▶ _Task goal_: Without pictures, retype the following entries exactly.

▶ _Input records_:

§

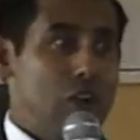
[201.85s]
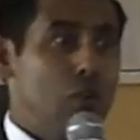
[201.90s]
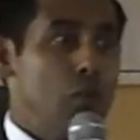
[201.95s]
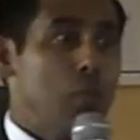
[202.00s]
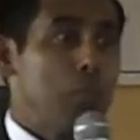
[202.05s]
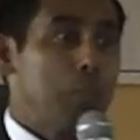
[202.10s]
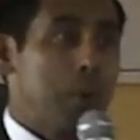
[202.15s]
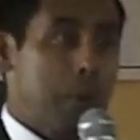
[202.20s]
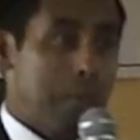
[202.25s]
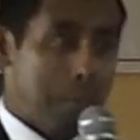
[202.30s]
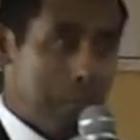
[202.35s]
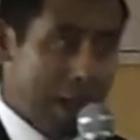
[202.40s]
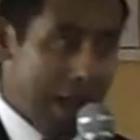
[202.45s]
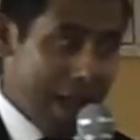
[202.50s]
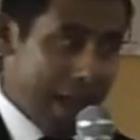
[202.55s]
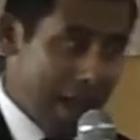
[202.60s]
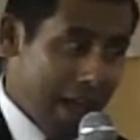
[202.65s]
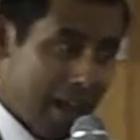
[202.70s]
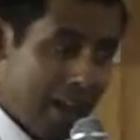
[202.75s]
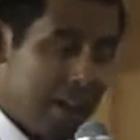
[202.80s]
You
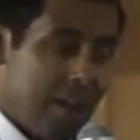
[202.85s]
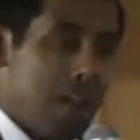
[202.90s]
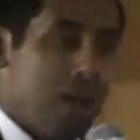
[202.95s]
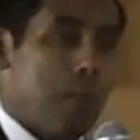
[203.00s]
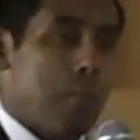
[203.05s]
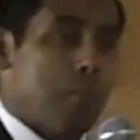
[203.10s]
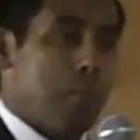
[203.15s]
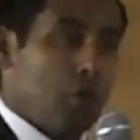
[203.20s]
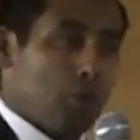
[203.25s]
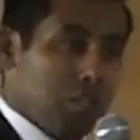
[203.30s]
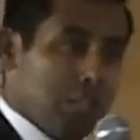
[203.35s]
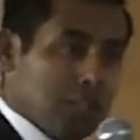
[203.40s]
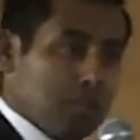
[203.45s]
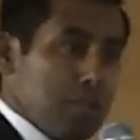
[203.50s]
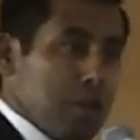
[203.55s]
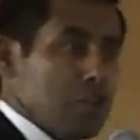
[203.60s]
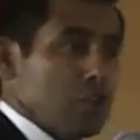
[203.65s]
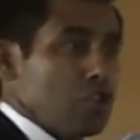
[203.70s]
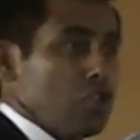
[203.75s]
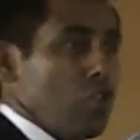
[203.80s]
prepare, put this
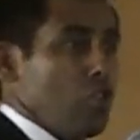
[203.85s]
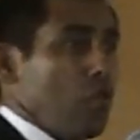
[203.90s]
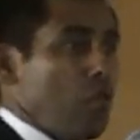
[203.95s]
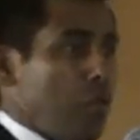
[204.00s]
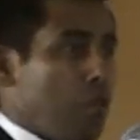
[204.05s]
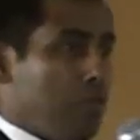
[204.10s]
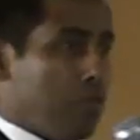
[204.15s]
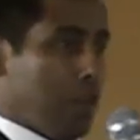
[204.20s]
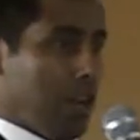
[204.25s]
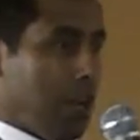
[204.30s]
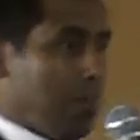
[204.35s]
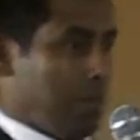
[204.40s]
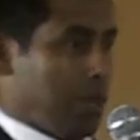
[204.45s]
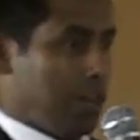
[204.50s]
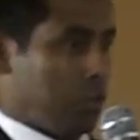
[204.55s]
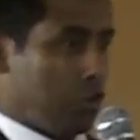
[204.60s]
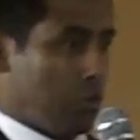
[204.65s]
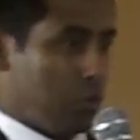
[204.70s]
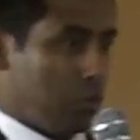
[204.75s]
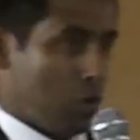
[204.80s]
patient on
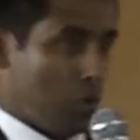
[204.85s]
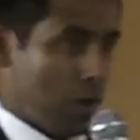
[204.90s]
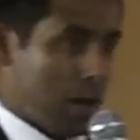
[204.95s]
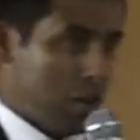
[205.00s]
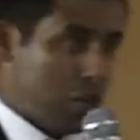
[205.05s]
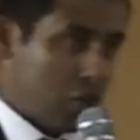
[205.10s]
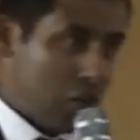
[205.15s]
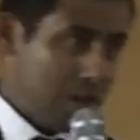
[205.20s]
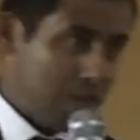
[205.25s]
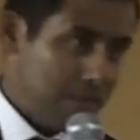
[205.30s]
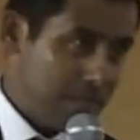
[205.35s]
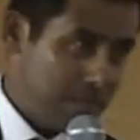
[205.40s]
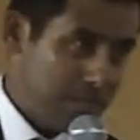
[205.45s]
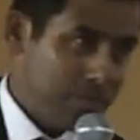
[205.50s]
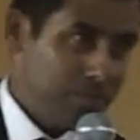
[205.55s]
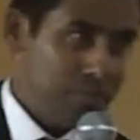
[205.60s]
15-minute observation,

§

▶ _Result for this exercise_:
[201.85s]
[201.90s]
[201.95s]
[202.00s]
[202.05s]
[202.10s]
[202.15s]
[202.20s]
[202.25s]
[202.30s]
[202.35s]
[202.40s]
[202.45s]
[202.50s]
[202.55s]
[202.60s]
[202.65s]
[202.70s]
[202.75s]
[202.80s]
You
[202.85s]
[202.90s]
[202.95s]
[203.00s]
[203.05s]
[203.10s]
[203.15s]
[203.20s]
[203.25s]
[203.30s]
[203.35s]
[203.40s]
[203.45s]
[203.50s]
[203.55s]
[203.60s]
[203.65s]
[203.70s]
[203.75s]
[203.80s]
prepare, put this
[203.85s]
[203.90s]
[203.95s]
[204.00s]
[204.05s]
[204.10s]
[204.15s]
[204.20s]
[204.25s]
[204.30s]
[204.35s]
[204.40s]
[204.45s]
[204.50s]
[204.55s]
[204.60s]
[204.65s]
[204.70s]
[204.75s]
[204.80s]
patient on
[204.85s]
[204.90s]
[204.95s]
[205.00s]
[205.05s]
[205.10s]
[205.15s]
[205.20s]
[205.25s]
[205.30s]
[205.35s]
[205.40s]
[205.45s]
[205.50s]
[205.55s]
[205.60s]
15-minute observation,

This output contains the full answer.